Stored items from a collection
<<<<

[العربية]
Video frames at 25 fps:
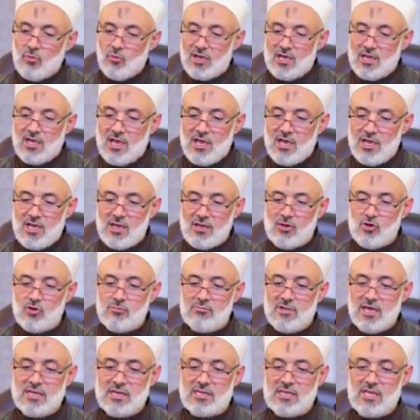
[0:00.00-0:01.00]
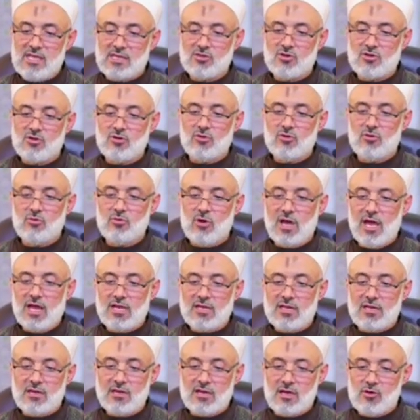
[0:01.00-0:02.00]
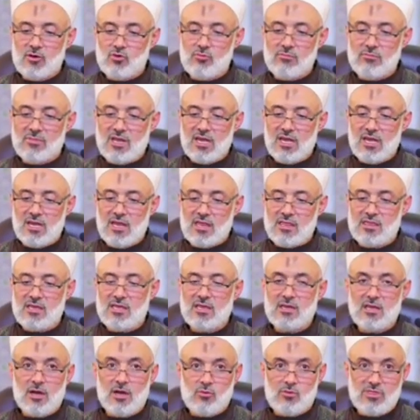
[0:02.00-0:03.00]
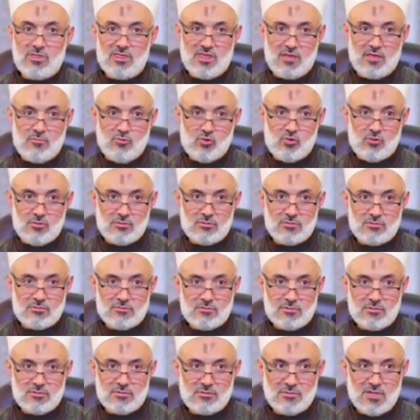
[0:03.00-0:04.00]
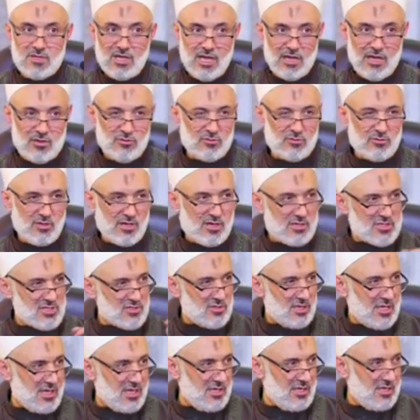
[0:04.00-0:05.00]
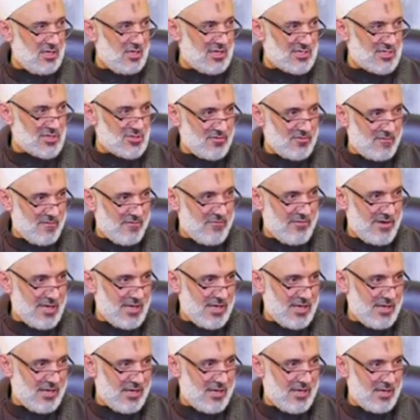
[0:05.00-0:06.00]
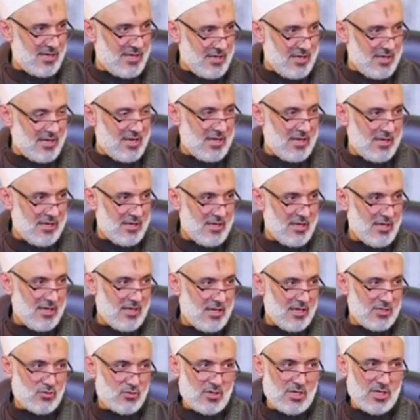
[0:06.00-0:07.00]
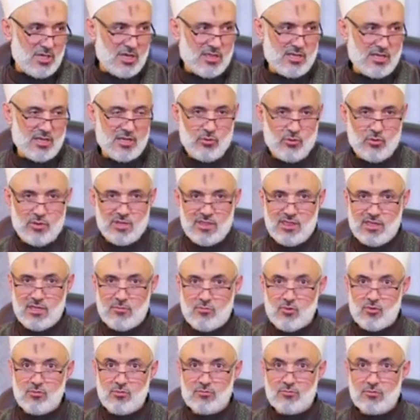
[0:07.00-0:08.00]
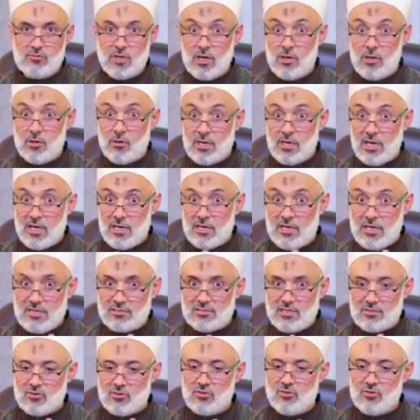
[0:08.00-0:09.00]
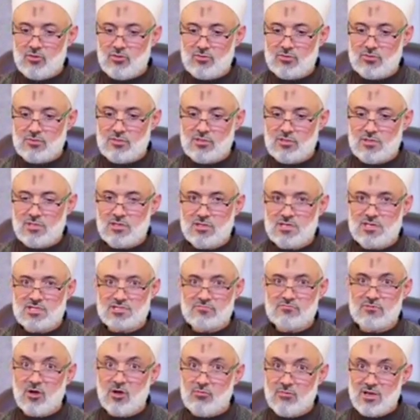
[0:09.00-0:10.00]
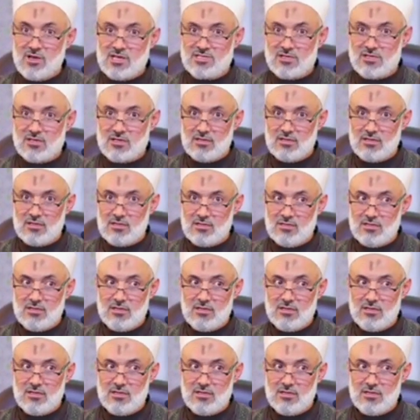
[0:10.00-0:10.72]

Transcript: ونهاهم أن يدخلوا على القوم الذين عذبوا قالوا له يا رسول الله خلينا نشوف وين هن هن هدول الذين عذبوا قال له لا لا تدخلوا اسمعوا ماذا قال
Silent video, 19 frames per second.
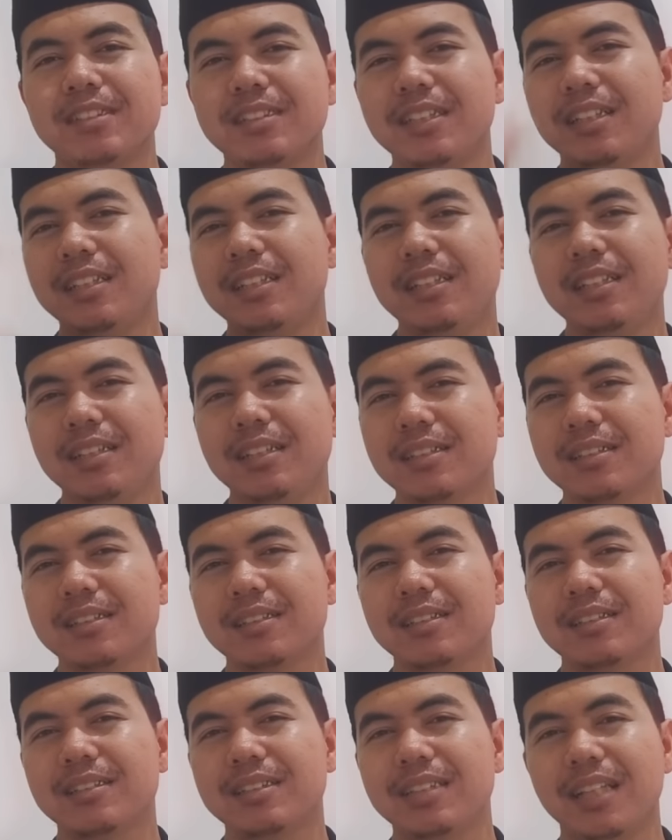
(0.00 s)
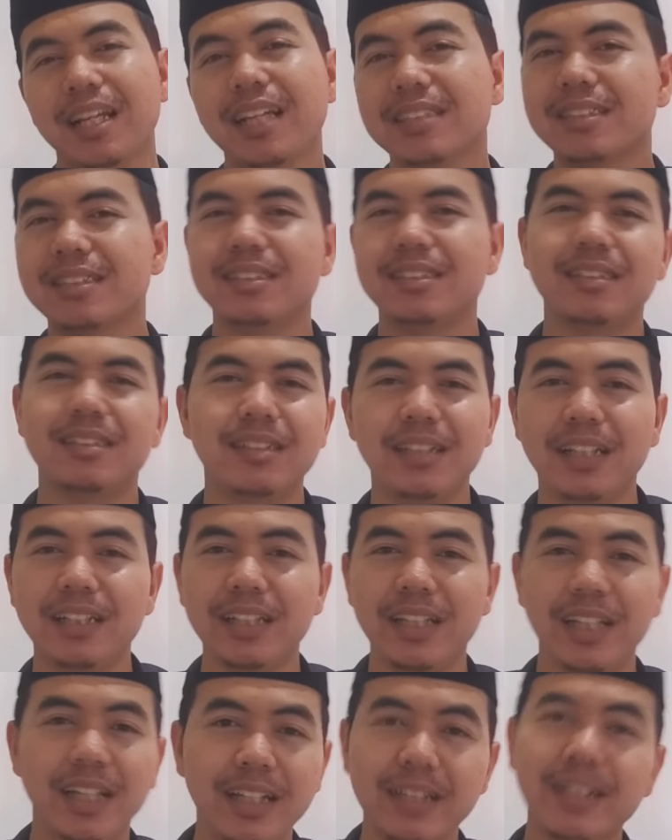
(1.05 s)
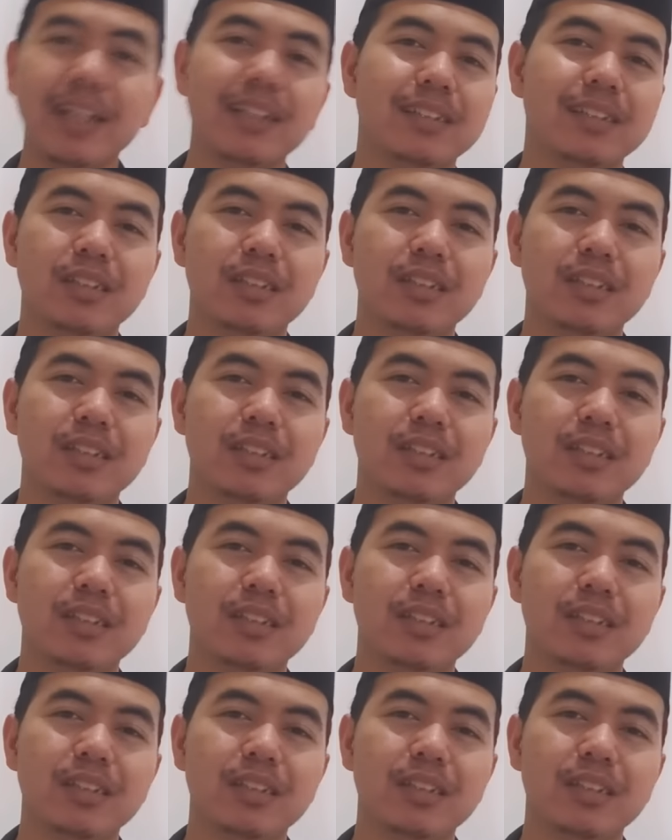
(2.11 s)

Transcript: Jadi jelas dan elegan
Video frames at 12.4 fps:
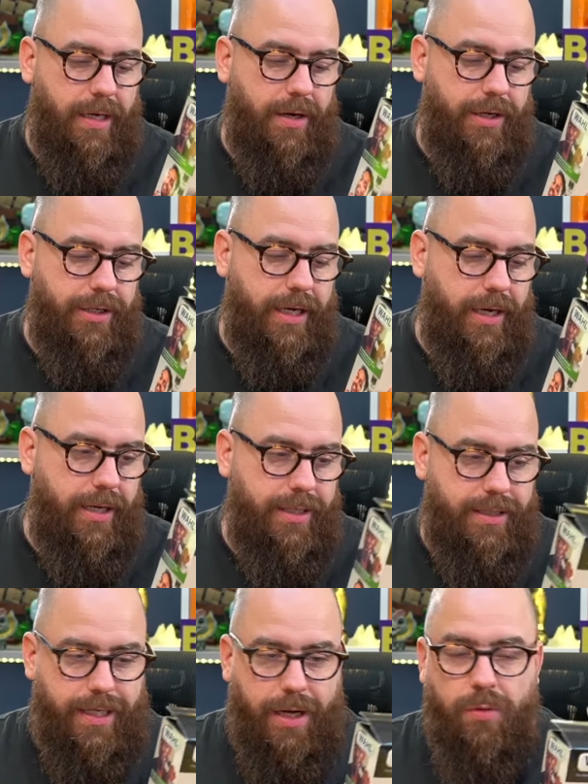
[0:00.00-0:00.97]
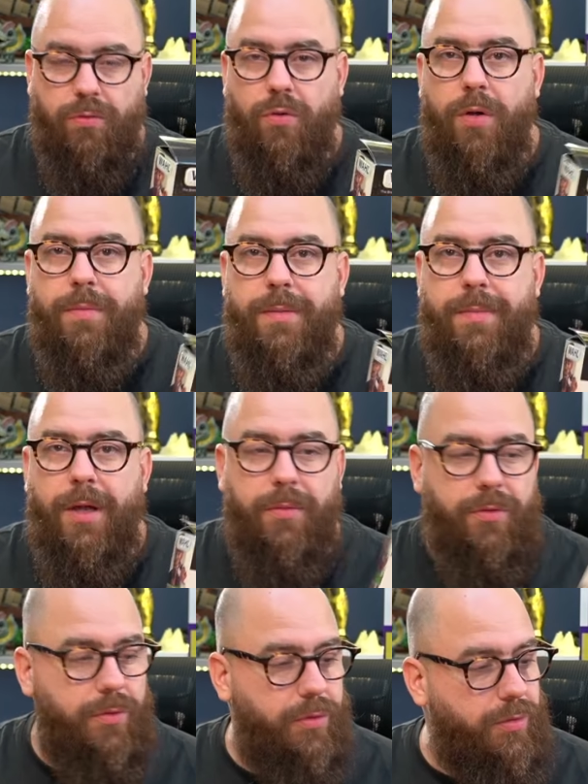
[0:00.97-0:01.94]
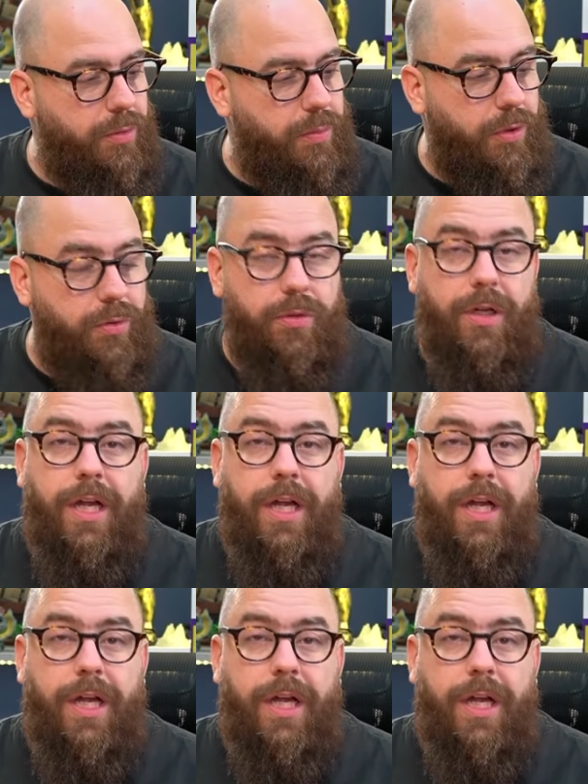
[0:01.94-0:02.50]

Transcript: Eu acho que é esse que é o nome mesmo do, do produto.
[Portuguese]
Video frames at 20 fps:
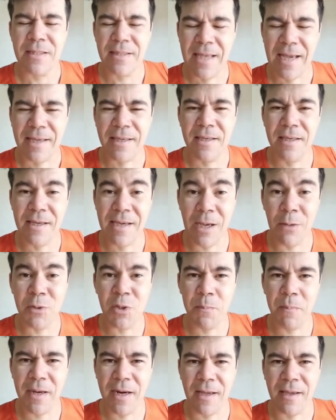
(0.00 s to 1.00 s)
tá aqui, caiu
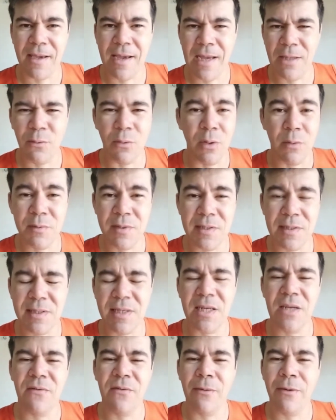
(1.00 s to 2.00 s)
de paraquedas, não se
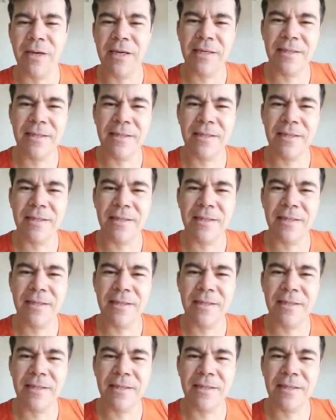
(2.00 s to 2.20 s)
inscreveu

>>>>

■ Aim of the task
For each line of the data that includes the word "frames", return a copy of it.

■ Finished task
Video frames at 25 fps:
Silent video, 19 frames per second.
Video frames at 12.4 fps:
Video frames at 20 fps:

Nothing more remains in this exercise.